Fair enough. The important thing to realize, though, is that these impressions are psychological. In other words, Ruach phenomena. They aren't the physical world (presuming, for sake of discussion, that such exists); they're the psychological projections be put in the physical world, and which substantially create not the world itself, but our experience of it. (The two need have no particular relationship to each other.) - Your experiences, cited, make this same point, I see.
"So is this Space the equivalent of the Abyss?"

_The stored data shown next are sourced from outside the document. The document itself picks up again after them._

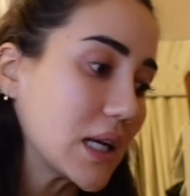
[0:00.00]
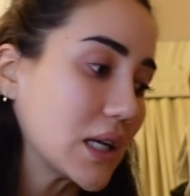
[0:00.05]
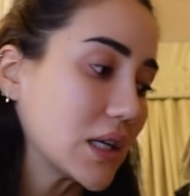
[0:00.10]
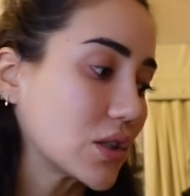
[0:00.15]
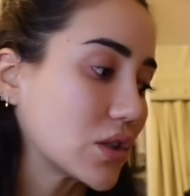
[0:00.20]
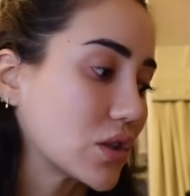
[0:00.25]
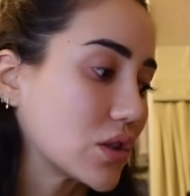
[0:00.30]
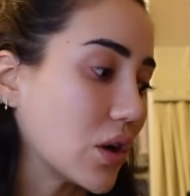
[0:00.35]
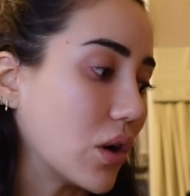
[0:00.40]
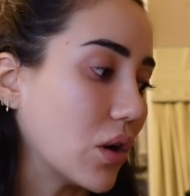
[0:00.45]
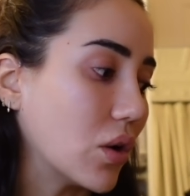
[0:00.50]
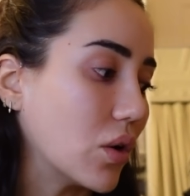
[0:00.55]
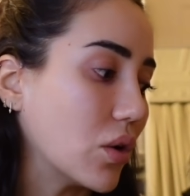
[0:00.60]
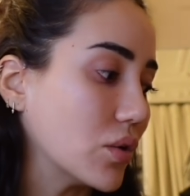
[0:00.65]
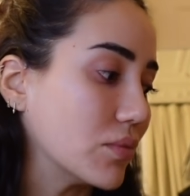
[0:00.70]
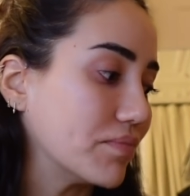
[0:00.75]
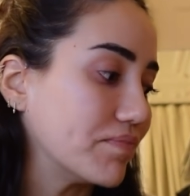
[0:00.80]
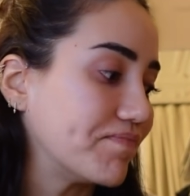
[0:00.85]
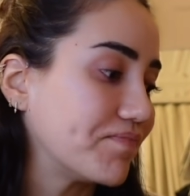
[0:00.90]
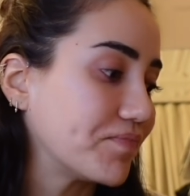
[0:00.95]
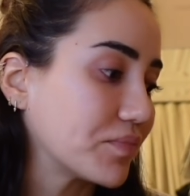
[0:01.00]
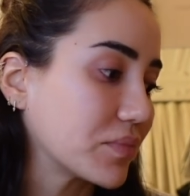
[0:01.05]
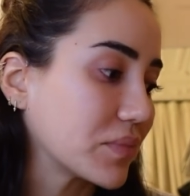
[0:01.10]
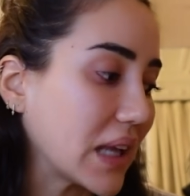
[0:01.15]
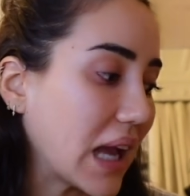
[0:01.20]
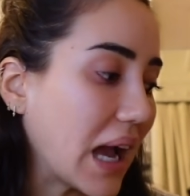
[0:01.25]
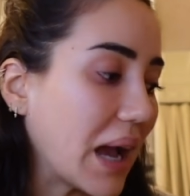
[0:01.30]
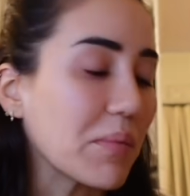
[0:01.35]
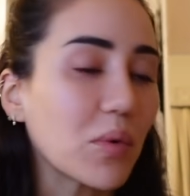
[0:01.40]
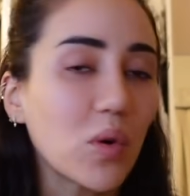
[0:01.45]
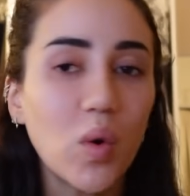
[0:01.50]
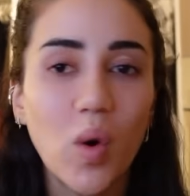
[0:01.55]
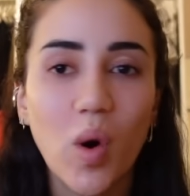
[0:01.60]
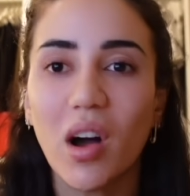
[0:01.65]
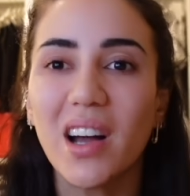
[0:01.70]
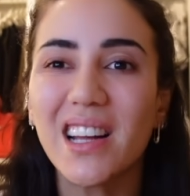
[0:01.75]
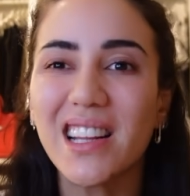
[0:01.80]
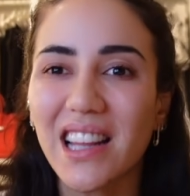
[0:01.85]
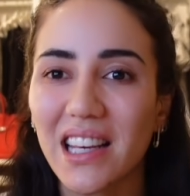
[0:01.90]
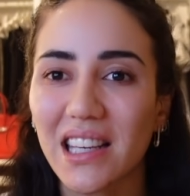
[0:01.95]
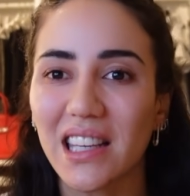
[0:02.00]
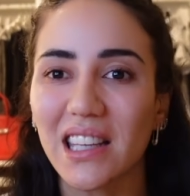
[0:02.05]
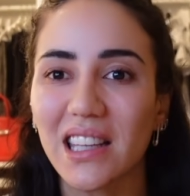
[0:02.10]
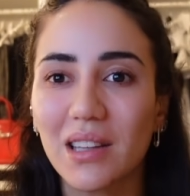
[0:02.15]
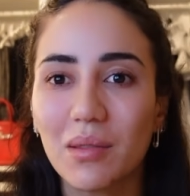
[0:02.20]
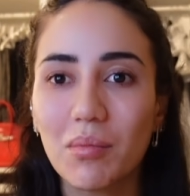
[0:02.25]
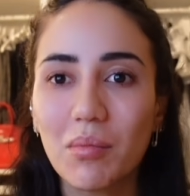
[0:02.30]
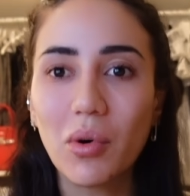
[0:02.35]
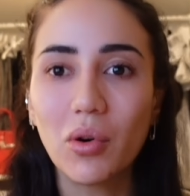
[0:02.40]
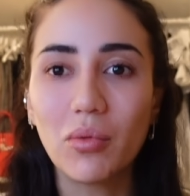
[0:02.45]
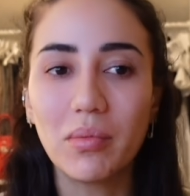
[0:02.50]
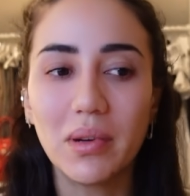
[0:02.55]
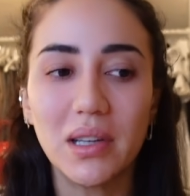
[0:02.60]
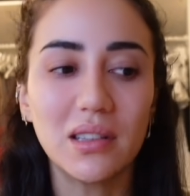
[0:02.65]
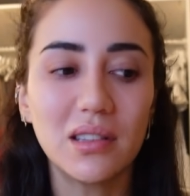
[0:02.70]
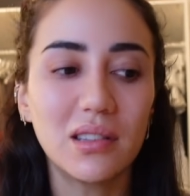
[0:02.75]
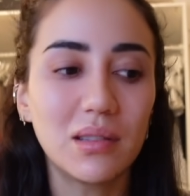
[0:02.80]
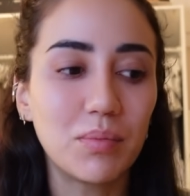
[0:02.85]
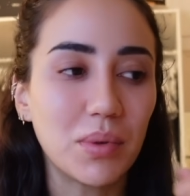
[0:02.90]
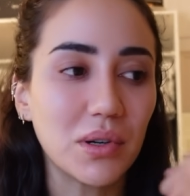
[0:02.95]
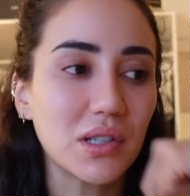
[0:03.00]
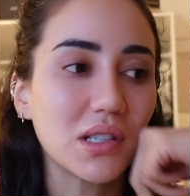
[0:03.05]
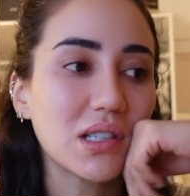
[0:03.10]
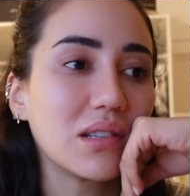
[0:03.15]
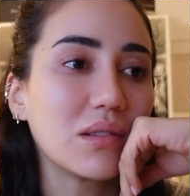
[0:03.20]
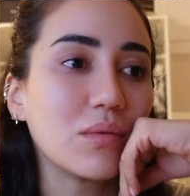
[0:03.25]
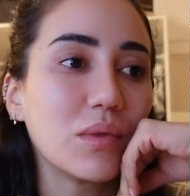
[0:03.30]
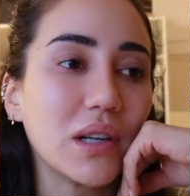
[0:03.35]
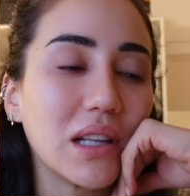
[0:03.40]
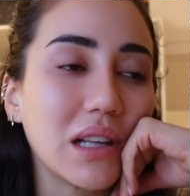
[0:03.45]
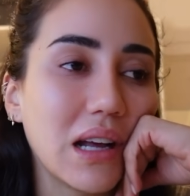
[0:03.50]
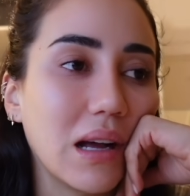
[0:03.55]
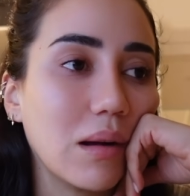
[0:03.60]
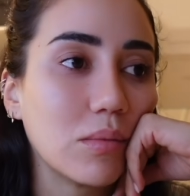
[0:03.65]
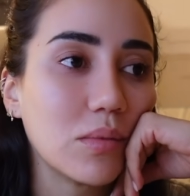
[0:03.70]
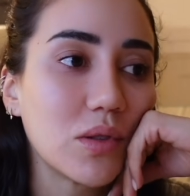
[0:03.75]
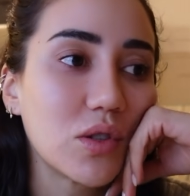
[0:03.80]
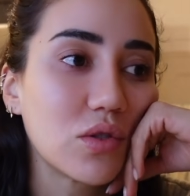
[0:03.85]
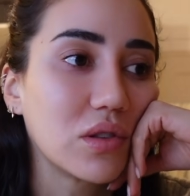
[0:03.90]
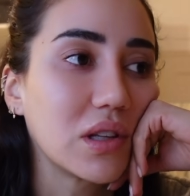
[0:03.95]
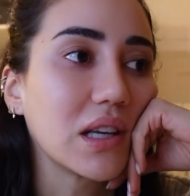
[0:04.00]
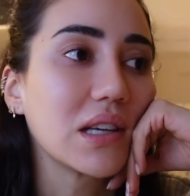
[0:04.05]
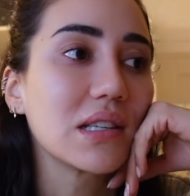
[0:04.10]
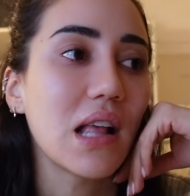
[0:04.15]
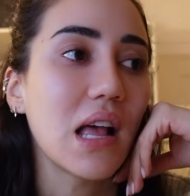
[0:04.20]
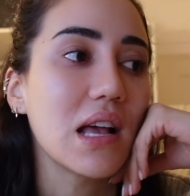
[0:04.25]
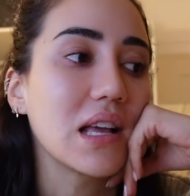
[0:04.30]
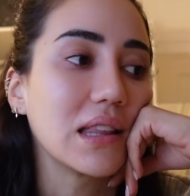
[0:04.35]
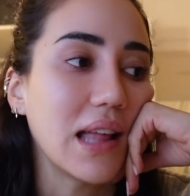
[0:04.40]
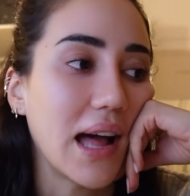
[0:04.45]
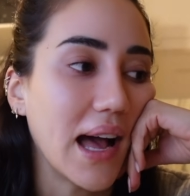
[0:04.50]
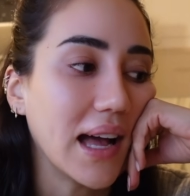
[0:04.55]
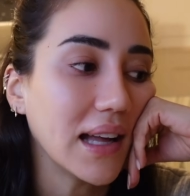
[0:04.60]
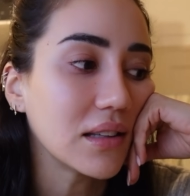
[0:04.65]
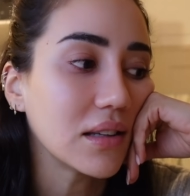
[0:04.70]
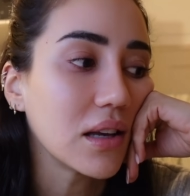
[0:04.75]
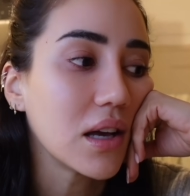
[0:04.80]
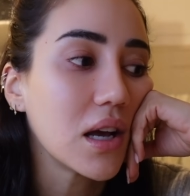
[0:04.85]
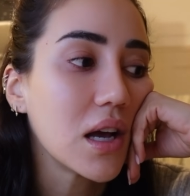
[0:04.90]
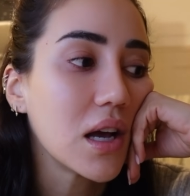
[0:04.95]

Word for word: So I'm quite like in the moment person when it comes to things like that.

No. Or: Not necessarily. (It could be one symptom of the Abyss, but that's not the only layer at which to produce this. It could also be the Path of Tav.)
Think of the Abyss (for example) as the simultaneous coexistence of all separate units of knowledge or fact or definition - none filtered by selective perception or the ability of the brain to create sanity by excluding them. Infinite chatter (to well beyond "white noise") with no integrating principle.

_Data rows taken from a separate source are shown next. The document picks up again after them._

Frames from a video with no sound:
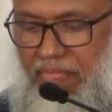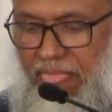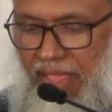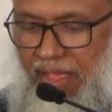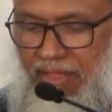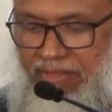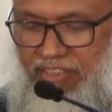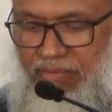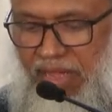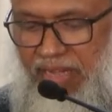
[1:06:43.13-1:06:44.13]
uh,
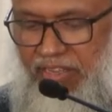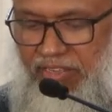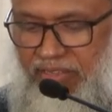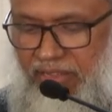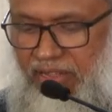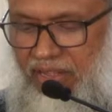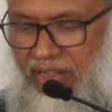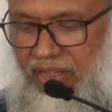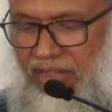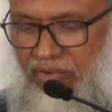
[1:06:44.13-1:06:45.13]
this man is
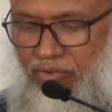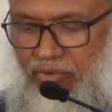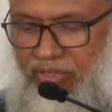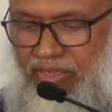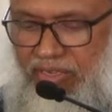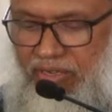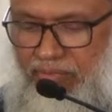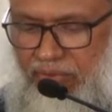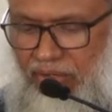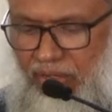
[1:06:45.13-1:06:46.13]
uh, we see
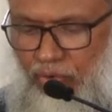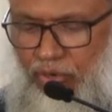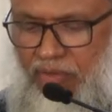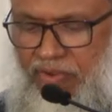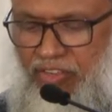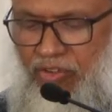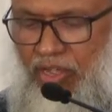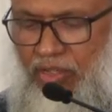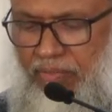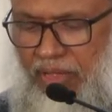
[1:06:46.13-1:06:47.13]
him we never saw
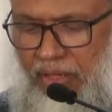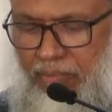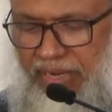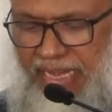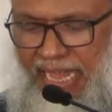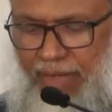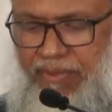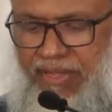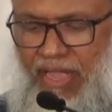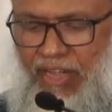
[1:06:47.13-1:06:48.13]
him but
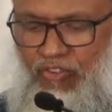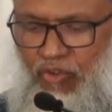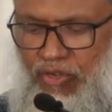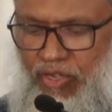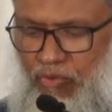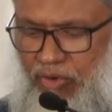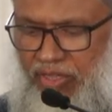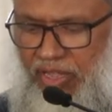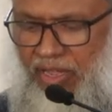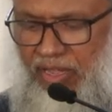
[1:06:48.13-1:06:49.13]
helping and talking with
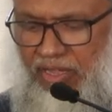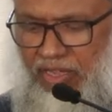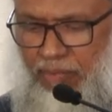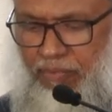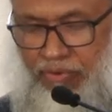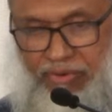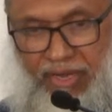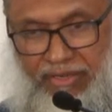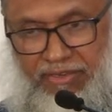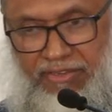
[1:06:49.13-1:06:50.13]
the
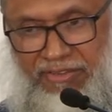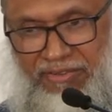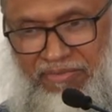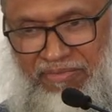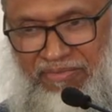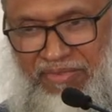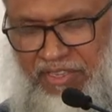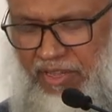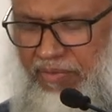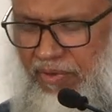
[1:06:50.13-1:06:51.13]
hypocrites we
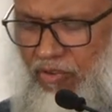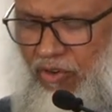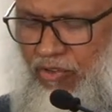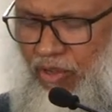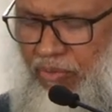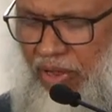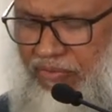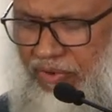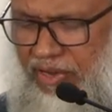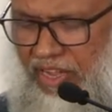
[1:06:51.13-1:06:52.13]
sometimes talk to the
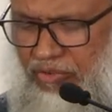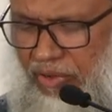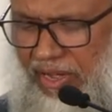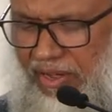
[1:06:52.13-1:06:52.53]
munafiqun as well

"I would not describe it as Nothing, which would be the absence of all qualities. What I perceive is definitely Space because it has depth and appears to be like a vast consciousness that I am "inside". What do you say Jim?"
I recognize this state in fair detail. My first experience of it was as a Neophyte 1=10, in Malkuth, as my access to the actually immediately behind physical reality increased. It took other forms years later.

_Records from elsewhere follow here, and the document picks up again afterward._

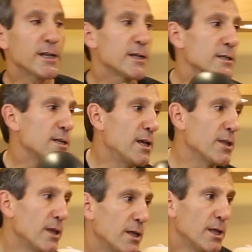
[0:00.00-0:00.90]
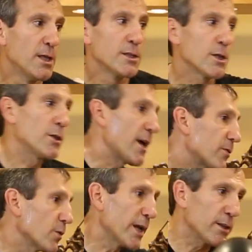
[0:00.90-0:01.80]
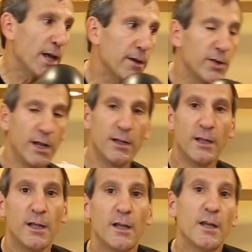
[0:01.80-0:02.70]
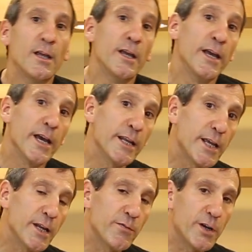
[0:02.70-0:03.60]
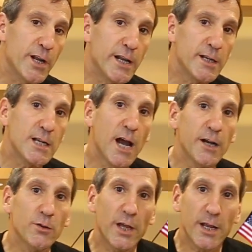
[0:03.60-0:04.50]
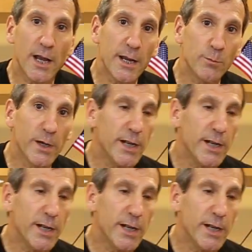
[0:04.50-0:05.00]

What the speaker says: is the left, right, left. And again, if you're getting tired like I am right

"AC seems to identify consciousness with the Supernals, which is surrounded on all sides by the Abyss."
A particular kind of consciousness. Not all consciousness at all levels.
"f consciousness is identical with the Supernals,"
It's not. (At least, not without modifiers to make this clearer.)
-
Thanks Jim. That's a very helpful answer.
-
@Jim Eshelman said
"Hawaii is surrounded by the Pacific Ocean. Is it correct to say that there is nothing beyond the Pacific Ocean?"
I've been pondering the ocean/space reference. How do you reconcile the allusions to calcination (drying to white ash) with the fact Binah is associated with water?
-
Then shall thy brain be dumb, and thy heart beat no more, and all thy life shall go from thee; and thou shalt be cast out upon the midden, and the birds of the air shall feast upon thy flesh, and thy bones shall whiten in the sun.
-
Then shall the winds gather themselves together, and bear thee up as it were *a little heap of dust *in a sheet that hath four corners, and they shall give it unto the guardians of the abyss.
-
And because there is no life therein, the guardians of the abyss shall bid the angels of the winds pass by. And the angels shall lay *thy dust *in the City of the Pyramids, and the name thereof shall be no more.
-
Yet shalt thou not be therein, for thou shalt be forgotten, dust lost in dust.
-
Nor shall the aeon itself avail thee in this; for from the dust shall a white ash be prepared by Hermes the Invisible.